Aim of the task: Nothing in the records may change. Output them all exactly.

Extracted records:
◆ ◆ ◆
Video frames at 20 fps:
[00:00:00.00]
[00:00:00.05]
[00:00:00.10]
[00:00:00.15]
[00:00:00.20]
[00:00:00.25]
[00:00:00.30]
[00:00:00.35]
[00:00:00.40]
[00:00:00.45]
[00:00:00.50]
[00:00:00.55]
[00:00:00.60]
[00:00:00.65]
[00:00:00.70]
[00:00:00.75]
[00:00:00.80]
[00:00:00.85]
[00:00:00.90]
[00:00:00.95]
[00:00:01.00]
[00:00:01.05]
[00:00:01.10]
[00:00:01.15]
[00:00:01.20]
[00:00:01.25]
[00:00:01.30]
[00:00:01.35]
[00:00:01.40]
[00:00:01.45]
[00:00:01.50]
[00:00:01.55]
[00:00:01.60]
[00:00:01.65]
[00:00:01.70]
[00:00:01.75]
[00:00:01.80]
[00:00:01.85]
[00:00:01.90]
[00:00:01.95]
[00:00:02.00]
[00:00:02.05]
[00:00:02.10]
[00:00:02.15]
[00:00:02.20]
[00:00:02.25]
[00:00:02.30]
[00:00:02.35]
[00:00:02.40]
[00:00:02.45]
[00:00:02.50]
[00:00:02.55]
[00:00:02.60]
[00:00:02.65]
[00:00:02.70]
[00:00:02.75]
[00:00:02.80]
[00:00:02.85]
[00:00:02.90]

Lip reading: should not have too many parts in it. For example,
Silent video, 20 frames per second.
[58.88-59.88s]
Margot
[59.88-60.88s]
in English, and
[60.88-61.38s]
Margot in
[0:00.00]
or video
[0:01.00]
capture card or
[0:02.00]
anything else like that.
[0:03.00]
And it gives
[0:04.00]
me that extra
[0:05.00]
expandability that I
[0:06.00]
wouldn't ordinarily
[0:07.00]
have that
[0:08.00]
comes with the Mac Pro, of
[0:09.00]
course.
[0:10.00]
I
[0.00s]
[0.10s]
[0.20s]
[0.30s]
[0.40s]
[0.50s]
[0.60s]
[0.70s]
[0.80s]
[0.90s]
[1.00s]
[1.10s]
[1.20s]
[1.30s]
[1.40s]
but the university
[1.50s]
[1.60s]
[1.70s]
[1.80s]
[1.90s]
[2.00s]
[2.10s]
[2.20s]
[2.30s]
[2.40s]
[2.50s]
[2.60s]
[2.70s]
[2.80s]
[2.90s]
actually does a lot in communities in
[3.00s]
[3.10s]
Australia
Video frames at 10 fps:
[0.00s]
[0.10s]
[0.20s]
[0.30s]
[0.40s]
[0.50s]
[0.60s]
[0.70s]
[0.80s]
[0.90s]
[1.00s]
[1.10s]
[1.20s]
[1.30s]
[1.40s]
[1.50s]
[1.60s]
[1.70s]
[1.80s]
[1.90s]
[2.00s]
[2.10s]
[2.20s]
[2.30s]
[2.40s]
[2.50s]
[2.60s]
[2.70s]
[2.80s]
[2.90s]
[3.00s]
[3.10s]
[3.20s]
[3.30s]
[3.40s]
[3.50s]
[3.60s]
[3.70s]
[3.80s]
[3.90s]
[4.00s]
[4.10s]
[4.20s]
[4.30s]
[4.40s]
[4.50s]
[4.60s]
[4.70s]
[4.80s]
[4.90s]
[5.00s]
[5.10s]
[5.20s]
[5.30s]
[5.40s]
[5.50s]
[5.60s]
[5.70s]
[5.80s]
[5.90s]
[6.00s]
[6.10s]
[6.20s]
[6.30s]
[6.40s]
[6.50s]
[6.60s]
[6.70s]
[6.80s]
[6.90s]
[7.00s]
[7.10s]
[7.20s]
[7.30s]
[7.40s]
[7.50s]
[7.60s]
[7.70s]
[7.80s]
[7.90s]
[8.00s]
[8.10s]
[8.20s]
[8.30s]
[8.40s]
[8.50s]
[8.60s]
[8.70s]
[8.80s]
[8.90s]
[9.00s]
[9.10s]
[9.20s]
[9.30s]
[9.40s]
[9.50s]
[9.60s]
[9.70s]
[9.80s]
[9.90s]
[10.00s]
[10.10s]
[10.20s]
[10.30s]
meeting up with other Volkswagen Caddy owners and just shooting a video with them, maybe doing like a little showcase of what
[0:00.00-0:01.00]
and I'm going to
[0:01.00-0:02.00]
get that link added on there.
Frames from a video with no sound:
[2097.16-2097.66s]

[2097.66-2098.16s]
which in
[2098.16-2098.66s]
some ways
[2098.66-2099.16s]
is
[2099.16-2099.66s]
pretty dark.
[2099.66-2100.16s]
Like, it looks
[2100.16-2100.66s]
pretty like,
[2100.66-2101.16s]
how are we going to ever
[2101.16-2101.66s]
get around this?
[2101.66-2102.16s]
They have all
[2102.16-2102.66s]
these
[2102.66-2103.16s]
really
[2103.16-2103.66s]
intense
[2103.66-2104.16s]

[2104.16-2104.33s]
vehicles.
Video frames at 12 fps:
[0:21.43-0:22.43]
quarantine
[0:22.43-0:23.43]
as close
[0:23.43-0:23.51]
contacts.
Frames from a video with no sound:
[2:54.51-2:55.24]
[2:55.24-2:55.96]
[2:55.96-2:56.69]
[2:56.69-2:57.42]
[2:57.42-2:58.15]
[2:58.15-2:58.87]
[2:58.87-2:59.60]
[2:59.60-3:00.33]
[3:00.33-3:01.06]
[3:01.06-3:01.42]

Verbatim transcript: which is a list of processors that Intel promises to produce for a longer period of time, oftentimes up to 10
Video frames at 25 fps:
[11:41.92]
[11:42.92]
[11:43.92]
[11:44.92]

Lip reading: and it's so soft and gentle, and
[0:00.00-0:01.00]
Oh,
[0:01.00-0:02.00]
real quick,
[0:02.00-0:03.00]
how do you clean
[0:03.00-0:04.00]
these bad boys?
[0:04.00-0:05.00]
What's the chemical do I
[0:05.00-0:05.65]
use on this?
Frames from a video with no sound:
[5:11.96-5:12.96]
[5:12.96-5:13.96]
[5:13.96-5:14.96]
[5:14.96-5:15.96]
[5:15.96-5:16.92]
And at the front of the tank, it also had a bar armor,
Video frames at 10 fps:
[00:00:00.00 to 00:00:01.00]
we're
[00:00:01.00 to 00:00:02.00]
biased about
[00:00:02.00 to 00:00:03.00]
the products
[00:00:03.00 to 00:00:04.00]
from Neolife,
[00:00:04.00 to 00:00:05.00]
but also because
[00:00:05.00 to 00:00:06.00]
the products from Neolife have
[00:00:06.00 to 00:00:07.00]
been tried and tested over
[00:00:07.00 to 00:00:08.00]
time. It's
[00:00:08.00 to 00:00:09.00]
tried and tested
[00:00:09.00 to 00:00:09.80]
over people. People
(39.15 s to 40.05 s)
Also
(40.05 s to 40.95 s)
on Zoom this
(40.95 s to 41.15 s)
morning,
◆ ◆ ◆
Answer to the exercise:
Video frames at 20 fps:
[00:00:00.00]
[00:00:00.05]
[00:00:00.10]
[00:00:00.15]
[00:00:00.20]
[00:00:00.25]
[00:00:00.30]
[00:00:00.35]
[00:00:00.40]
[00:00:00.45]
[00:00:00.50]
[00:00:00.55]
[00:00:00.60]
[00:00:00.65]
[00:00:00.70]
[00:00:00.75]
[00:00:00.80]
[00:00:00.85]
[00:00:00.90]
[00:00:00.95]
[00:00:01.00]
[00:00:01.05]
[00:00:01.10]
[00:00:01.15]
[00:00:01.20]
[00:00:01.25]
[00:00:01.30]
[00:00:01.35]
[00:00:01.40]
[00:00:01.45]
[00:00:01.50]
[00:00:01.55]
[00:00:01.60]
[00:00:01.65]
[00:00:01.70]
[00:00:01.75]
[00:00:01.80]
[00:00:01.85]
[00:00:01.90]
[00:00:01.95]
[00:00:02.00]
[00:00:02.05]
[00:00:02.10]
[00:00:02.15]
[00:00:02.20]
[00:00:02.25]
[00:00:02.30]
[00:00:02.35]
[00:00:02.40]
[00:00:02.45]
[00:00:02.50]
[00:00:02.55]
[00:00:02.60]
[00:00:02.65]
[00:00:02.70]
[00:00:02.75]
[00:00:02.80]
[00:00:02.85]
[00:00:02.90]

Lip reading: should not have too many parts in it. For example,
Silent video, 20 frames per second.
[58.88-59.88s]
Margot
[59.88-60.88s]
in English, and
[60.88-61.38s]
Margot in
[0:00.00]
or video
[0:01.00]
capture card or
[0:02.00]
anything else like that.
[0:03.00]
And it gives
[0:04.00]
me that extra
[0:05.00]
expandability that I
[0:06.00]
wouldn't ordinarily
[0:07.00]
have that
[0:08.00]
comes with the Mac Pro, of
[0:09.00]
course.
[0:10.00]
I
[0.00s]
[0.10s]
[0.20s]
[0.30s]
[0.40s]
[0.50s]
[0.60s]
[0.70s]
[0.80s]
[0.90s]
[1.00s]
[1.10s]
[1.20s]
[1.30s]
[1.40s]
but the university
[1.50s]
[1.60s]
[1.70s]
[1.80s]
[1.90s]
[2.00s]
[2.10s]
[2.20s]
[2.30s]
[2.40s]
[2.50s]
[2.60s]
[2.70s]
[2.80s]
[2.90s]
actually does a lot in communities in
[3.00s]
[3.10s]
Australia
Video frames at 10 fps:
[0.00s]
[0.10s]
[0.20s]
[0.30s]
[0.40s]
[0.50s]
[0.60s]
[0.70s]
[0.80s]
[0.90s]
[1.00s]
[1.10s]
[1.20s]
[1.30s]
[1.40s]
[1.50s]
[1.60s]
[1.70s]
[1.80s]
[1.90s]
[2.00s]
[2.10s]
[2.20s]
[2.30s]
[2.40s]
[2.50s]
[2.60s]
[2.70s]
[2.80s]
[2.90s]
[3.00s]
[3.10s]
[3.20s]
[3.30s]
[3.40s]
[3.50s]
[3.60s]
[3.70s]
[3.80s]
[3.90s]
[4.00s]
[4.10s]
[4.20s]
[4.30s]
[4.40s]
[4.50s]
[4.60s]
[4.70s]
[4.80s]
[4.90s]
[5.00s]
[5.10s]
[5.20s]
[5.30s]
[5.40s]
[5.50s]
[5.60s]
[5.70s]
[5.80s]
[5.90s]
[6.00s]
[6.10s]
[6.20s]
[6.30s]
[6.40s]
[6.50s]
[6.60s]
[6.70s]
[6.80s]
[6.90s]
[7.00s]
[7.10s]
[7.20s]
[7.30s]
[7.40s]
[7.50s]
[7.60s]
[7.70s]
[7.80s]
[7.90s]
[8.00s]
[8.10s]
[8.20s]
[8.30s]
[8.40s]
[8.50s]
[8.60s]
[8.70s]
[8.80s]
[8.90s]
[9.00s]
[9.10s]
[9.20s]
[9.30s]
[9.40s]
[9.50s]
[9.60s]
[9.70s]
[9.80s]
[9.90s]
[10.00s]
[10.10s]
[10.20s]
[10.30s]
meeting up with other Volkswagen Caddy owners and just shooting a video with them, maybe doing like a little showcase of what
[0:00.00-0:01.00]
and I'm going to
[0:01.00-0:02.00]
get that link added on there.
Frames from a video with no sound:
[2097.16-2097.66s]

[2097.66-2098.16s]
which in
[2098.16-2098.66s]
some ways
[2098.66-2099.16s]
is
[2099.16-2099.66s]
pretty dark.
[2099.66-2100.16s]
Like, it looks
[2100.16-2100.66s]
pretty like,
[2100.66-2101.16s]
how are we going to ever
[2101.16-2101.66s]
get around this?
[2101.66-2102.16s]
They have all
[2102.16-2102.66s]
these
[2102.66-2103.16s]
really
[2103.16-2103.66s]
intense
[2103.66-2104.16s]

[2104.16-2104.33s]
vehicles.
Video frames at 12 fps:
[0:21.43-0:22.43]
quarantine
[0:22.43-0:23.43]
as close
[0:23.43-0:23.51]
contacts.
Frames from a video with no sound:
[2:54.51-2:55.24]
[2:55.24-2:55.96]
[2:55.96-2:56.69]
[2:56.69-2:57.42]
[2:57.42-2:58.15]
[2:58.15-2:58.87]
[2:58.87-2:59.60]
[2:59.60-3:00.33]
[3:00.33-3:01.06]
[3:01.06-3:01.42]

Verbatim transcript: which is a list of processors that Intel promises to produce for a longer period of time, oftentimes up to 10
Video frames at 25 fps:
[11:41.92]
[11:42.92]
[11:43.92]
[11:44.92]

Lip reading: and it's so soft and gentle, and
[0:00.00-0:01.00]
Oh,
[0:01.00-0:02.00]
real quick,
[0:02.00-0:03.00]
how do you clean
[0:03.00-0:04.00]
these bad boys?
[0:04.00-0:05.00]
What's the chemical do I
[0:05.00-0:05.65]
use on this?
Frames from a video with no sound:
[5:11.96-5:12.96]
[5:12.96-5:13.96]
[5:13.96-5:14.96]
[5:14.96-5:15.96]
[5:15.96-5:16.92]
And at the front of the tank, it also had a bar armor,
Video frames at 10 fps:
[00:00:00.00 to 00:00:01.00]
we're
[00:00:01.00 to 00:00:02.00]
biased about
[00:00:02.00 to 00:00:03.00]
the products
[00:00:03.00 to 00:00:04.00]
from Neolife,
[00:00:04.00 to 00:00:05.00]
but also because
[00:00:05.00 to 00:00:06.00]
the products from Neolife have
[00:00:06.00 to 00:00:07.00]
been tried and tested over
[00:00:07.00 to 00:00:08.00]
time. It's
[00:00:08.00 to 00:00:09.00]
tried and tested
[00:00:09.00 to 00:00:09.80]
over people. People
(39.15 s to 40.05 s)
Also
(40.05 s to 40.95 s)
on Zoom this
(40.95 s to 41.15 s)
morning,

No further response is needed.